Last month, Vancouver recorded its seventh murder of 2014 when Thanh Tung Tran was gunned down on his Gladstone Street doorstep.
Contrast that with Surrey, which endured 25 murders in 2013 with a significantly lower population.
The VPD has 1,327 sworn members. Its population was 603,502 in the 2011 census.
Surrey has 703 sworn RCMP members. In the 2011 census, its population was 468, 251, but it's expected to be about 500,000 today.
One of the more surprising statistics in the VPD's annual report is a sharp increase in cannabis offences.
They rose from 864 in 2012 to 1048 last year. That's almost three offences per day.

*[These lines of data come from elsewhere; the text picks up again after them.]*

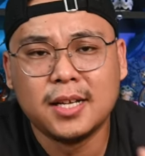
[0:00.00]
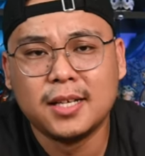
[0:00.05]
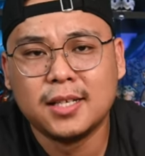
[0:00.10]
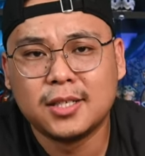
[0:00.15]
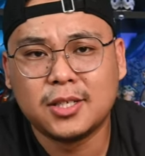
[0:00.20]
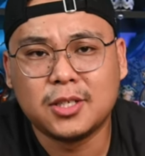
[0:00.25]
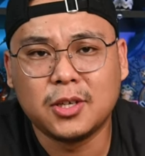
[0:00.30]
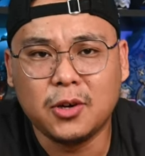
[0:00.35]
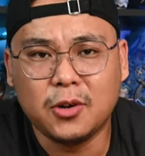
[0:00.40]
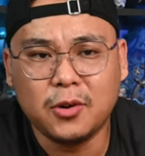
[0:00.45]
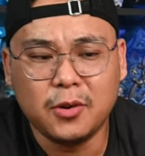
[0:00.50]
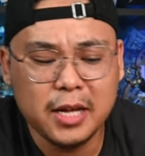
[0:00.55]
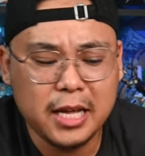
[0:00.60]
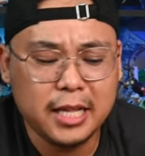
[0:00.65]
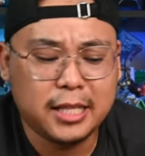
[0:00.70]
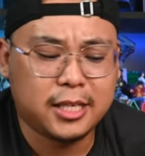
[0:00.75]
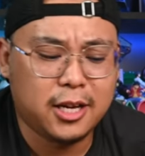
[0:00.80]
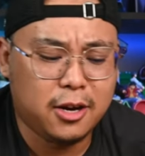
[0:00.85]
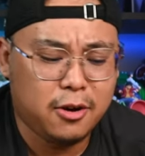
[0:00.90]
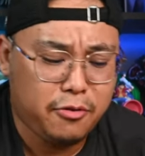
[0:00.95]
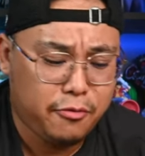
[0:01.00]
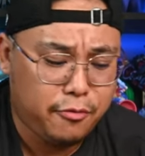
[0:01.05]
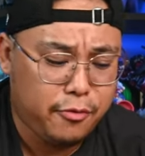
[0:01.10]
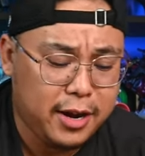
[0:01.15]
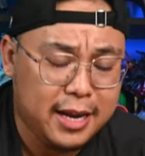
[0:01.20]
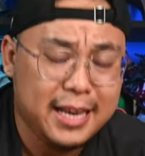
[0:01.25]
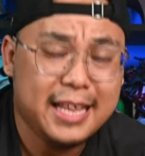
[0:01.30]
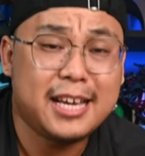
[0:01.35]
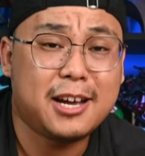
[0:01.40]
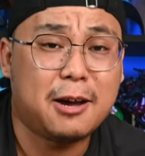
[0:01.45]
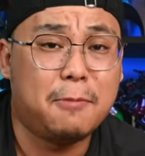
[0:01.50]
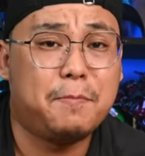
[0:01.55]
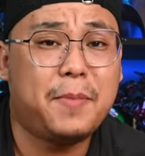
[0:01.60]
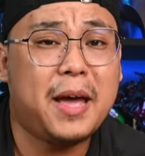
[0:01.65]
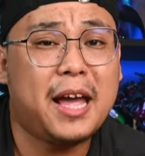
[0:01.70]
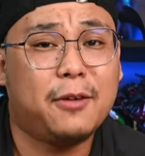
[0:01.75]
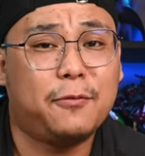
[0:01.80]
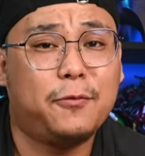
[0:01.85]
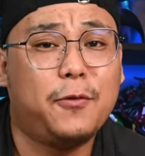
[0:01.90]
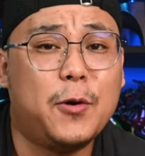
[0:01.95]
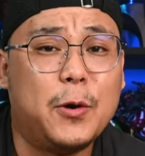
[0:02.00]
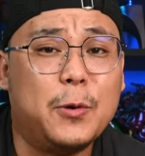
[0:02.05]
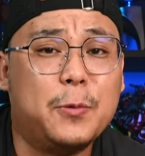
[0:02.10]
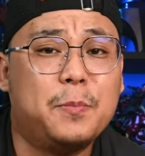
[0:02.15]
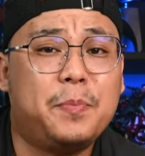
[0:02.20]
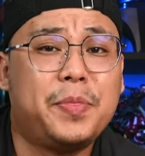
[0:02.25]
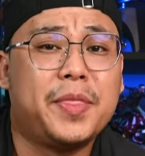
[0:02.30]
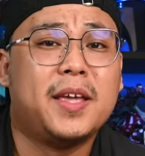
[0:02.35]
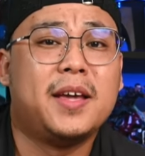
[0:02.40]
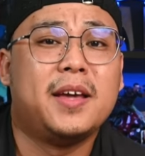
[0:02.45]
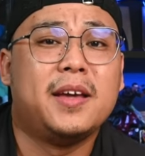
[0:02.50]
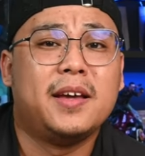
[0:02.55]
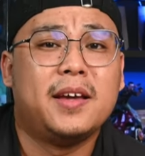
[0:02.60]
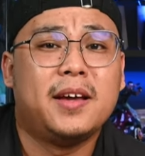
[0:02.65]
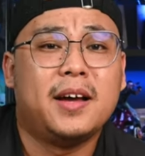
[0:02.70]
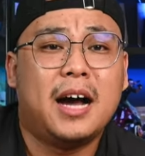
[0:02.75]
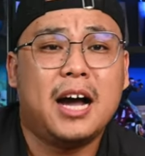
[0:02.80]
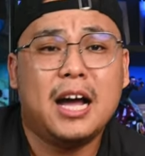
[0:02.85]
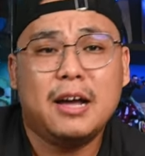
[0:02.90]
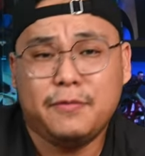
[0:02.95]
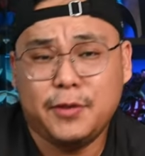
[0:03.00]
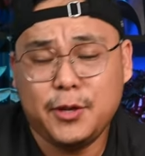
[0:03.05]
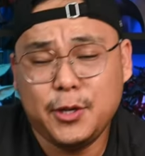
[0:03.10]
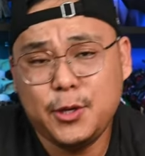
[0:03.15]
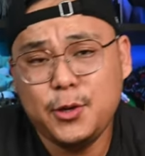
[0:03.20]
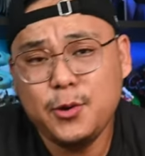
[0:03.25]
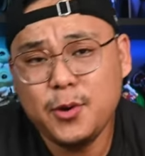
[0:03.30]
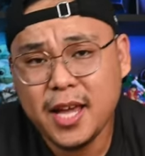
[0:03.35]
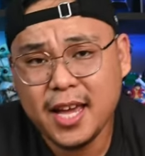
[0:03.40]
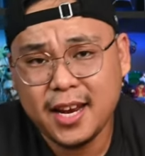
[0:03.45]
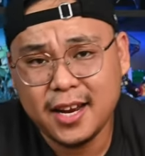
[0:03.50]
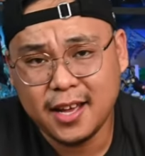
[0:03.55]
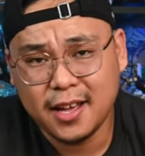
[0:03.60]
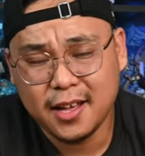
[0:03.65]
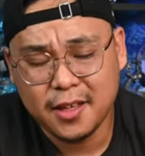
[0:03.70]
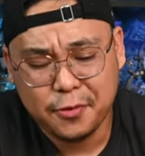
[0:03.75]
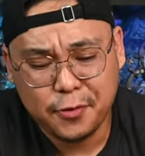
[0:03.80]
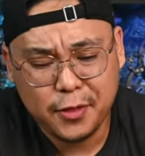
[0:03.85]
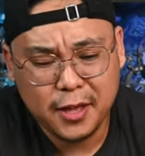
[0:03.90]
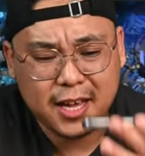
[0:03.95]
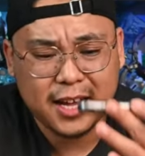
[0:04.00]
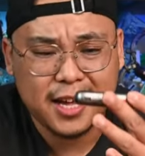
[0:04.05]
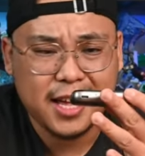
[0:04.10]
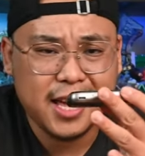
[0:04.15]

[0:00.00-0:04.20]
So it's a really compact phone. However, you do get a thicker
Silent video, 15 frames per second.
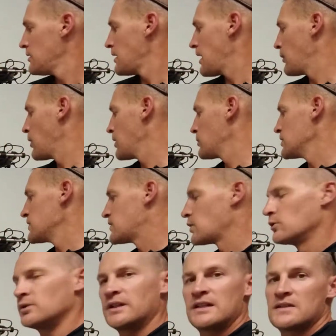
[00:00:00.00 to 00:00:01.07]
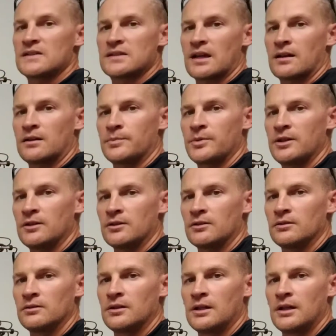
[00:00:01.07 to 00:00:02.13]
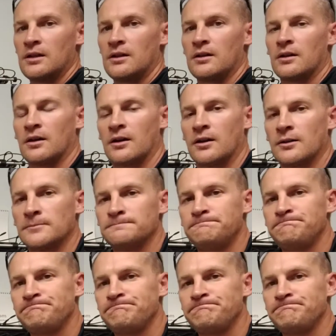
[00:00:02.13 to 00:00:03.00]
I went with Thule's setup here, and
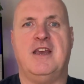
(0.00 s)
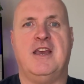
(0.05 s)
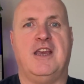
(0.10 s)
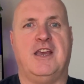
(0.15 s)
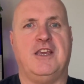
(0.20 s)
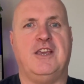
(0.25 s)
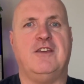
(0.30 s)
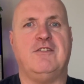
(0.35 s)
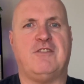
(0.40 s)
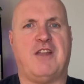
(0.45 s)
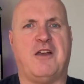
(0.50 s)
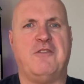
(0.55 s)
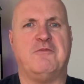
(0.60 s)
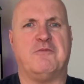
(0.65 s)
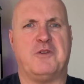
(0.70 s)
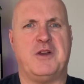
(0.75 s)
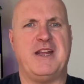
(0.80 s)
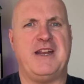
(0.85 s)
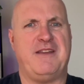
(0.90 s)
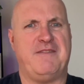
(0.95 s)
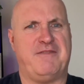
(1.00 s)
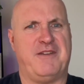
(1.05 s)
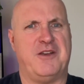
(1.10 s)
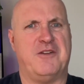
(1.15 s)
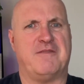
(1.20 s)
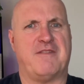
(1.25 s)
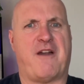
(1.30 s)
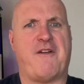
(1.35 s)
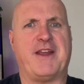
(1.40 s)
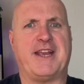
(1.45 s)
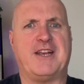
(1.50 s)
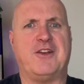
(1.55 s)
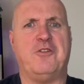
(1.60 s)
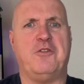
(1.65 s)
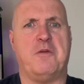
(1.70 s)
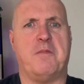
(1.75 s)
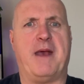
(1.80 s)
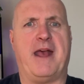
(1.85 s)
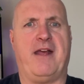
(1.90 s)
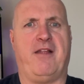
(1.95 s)
you don't really feel very good
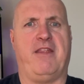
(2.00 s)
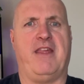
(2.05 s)
about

"This does not reflect a hardening of the VPD drug policy," Chu claims in the report. "Our policy is and remains one that focuses on violent drug dealers who prey on marginalized vulnerable people. While there may be some violent drug operations reflected within that figure, those numbers generally represent cannabis that has been seized from someone without a charge laid, much the same way we seize liquor from people drinking on the street without laying charges, but still document the incident."
One of the more disturbing trends was an 18.9 percent rise in sexual offences in Vancouver between 2012 to 2013. The total went up from 389 to 469.
However, attempted murder, assaults, robbery, break and enter, auto theft, and arson all declined.
Fraud, on the other hand, was up 7.9 percent and possession of stolen property was up 23.4 percent.
Chu suggests that the latter figure is good news.
"That means we are finding more people with stolen goods, recovering the stolen property, and in more cases actually being able to return it," the chief writes. "This is due to the proactive efforts of our patrol officers and property crime detectives, but also a growing awareness among the public of the importance of recording identifying information such as serial numbers."